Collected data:

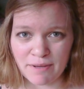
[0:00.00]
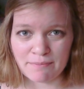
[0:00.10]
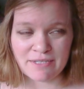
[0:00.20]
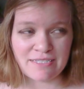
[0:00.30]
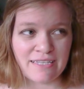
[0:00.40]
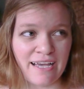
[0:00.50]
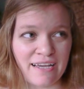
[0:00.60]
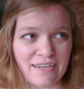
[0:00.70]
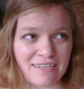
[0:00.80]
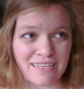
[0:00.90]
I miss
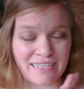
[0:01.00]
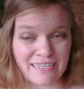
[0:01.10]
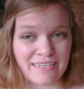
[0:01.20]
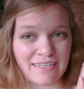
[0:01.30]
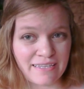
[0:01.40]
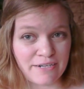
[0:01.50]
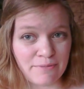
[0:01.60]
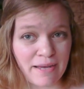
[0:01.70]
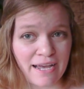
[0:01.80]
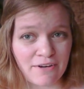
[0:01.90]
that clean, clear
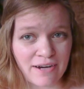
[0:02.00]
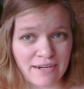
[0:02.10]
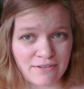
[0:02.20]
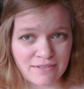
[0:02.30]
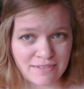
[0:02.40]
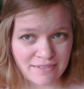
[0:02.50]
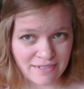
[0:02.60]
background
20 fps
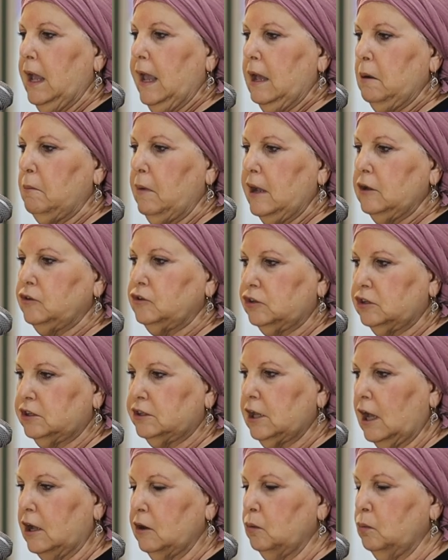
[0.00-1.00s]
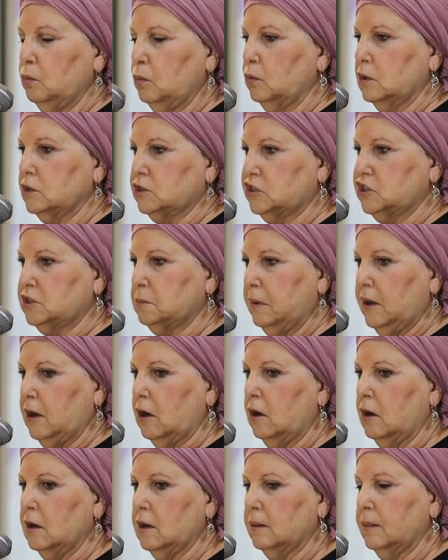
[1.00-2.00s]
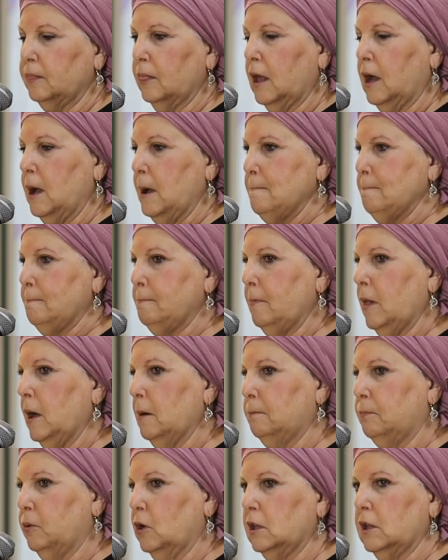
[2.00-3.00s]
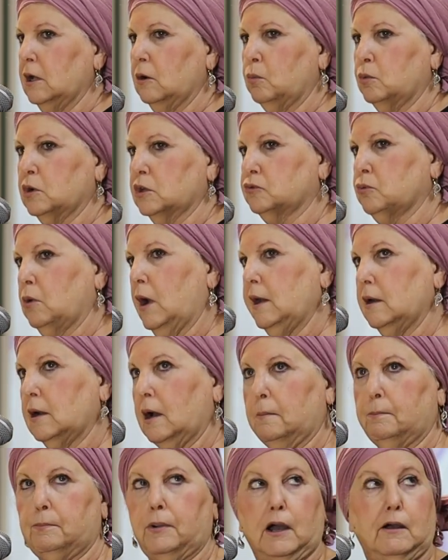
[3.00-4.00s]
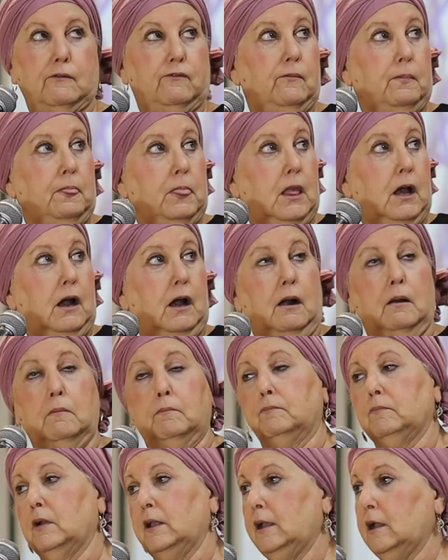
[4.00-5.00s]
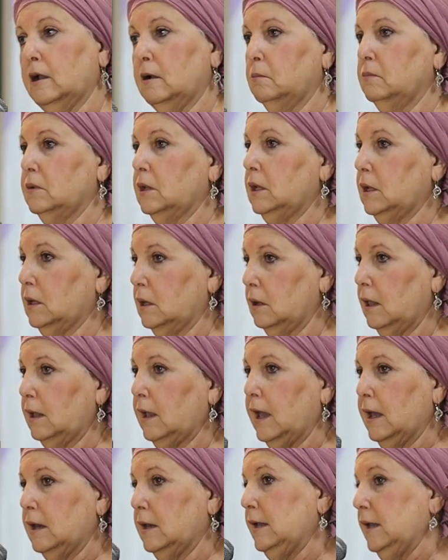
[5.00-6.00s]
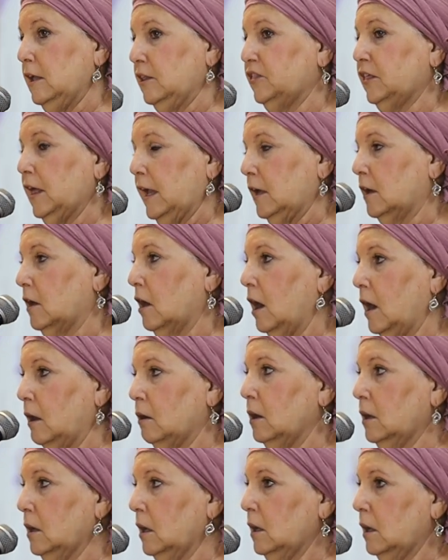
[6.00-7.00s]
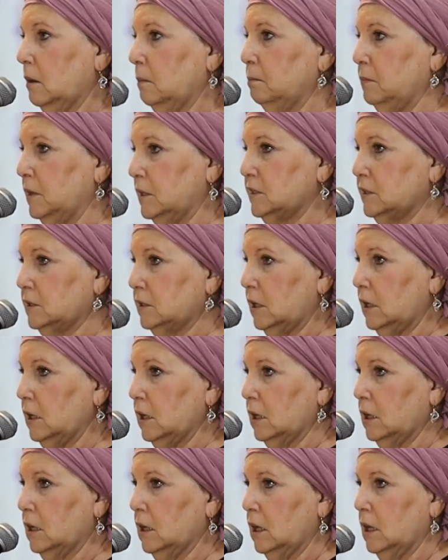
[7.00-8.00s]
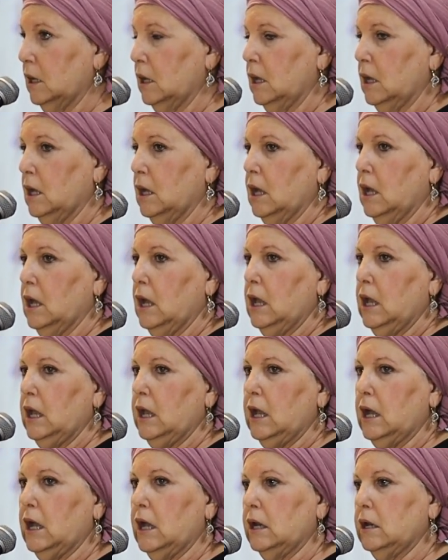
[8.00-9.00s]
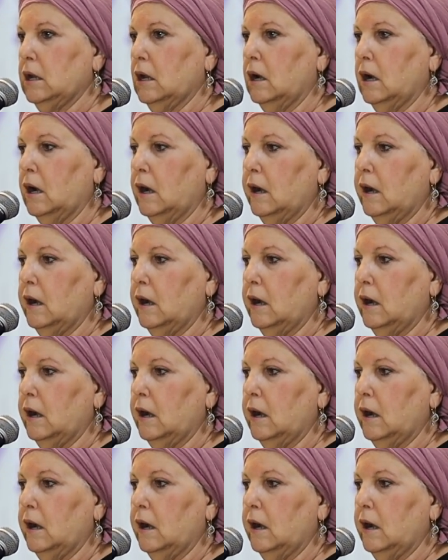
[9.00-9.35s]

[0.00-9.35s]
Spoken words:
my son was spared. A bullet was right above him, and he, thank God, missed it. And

WORK INSTRUCTIONS: Restate the data above word for word. Do not include the images.

TASK RESPONSE:
[0:00.00]
[0:00.10]
[0:00.20]
[0:00.30]
[0:00.40]
[0:00.50]
[0:00.60]
[0:00.70]
[0:00.80]
[0:00.90]
I miss
[0:01.00]
[0:01.10]
[0:01.20]
[0:01.30]
[0:01.40]
[0:01.50]
[0:01.60]
[0:01.70]
[0:01.80]
[0:01.90]
that clean, clear
[0:02.00]
[0:02.10]
[0:02.20]
[0:02.30]
[0:02.40]
[0:02.50]
[0:02.60]
background
20 fps
[0.00-1.00s]
[1.00-2.00s]
[2.00-3.00s]
[3.00-4.00s]
[4.00-5.00s]
[5.00-6.00s]
[6.00-7.00s]
[7.00-8.00s]
[8.00-9.00s]
[9.00-9.35s]

[0.00-9.35s]
Spoken words:
my son was spared. A bullet was right above him, and he, thank God, missed it. And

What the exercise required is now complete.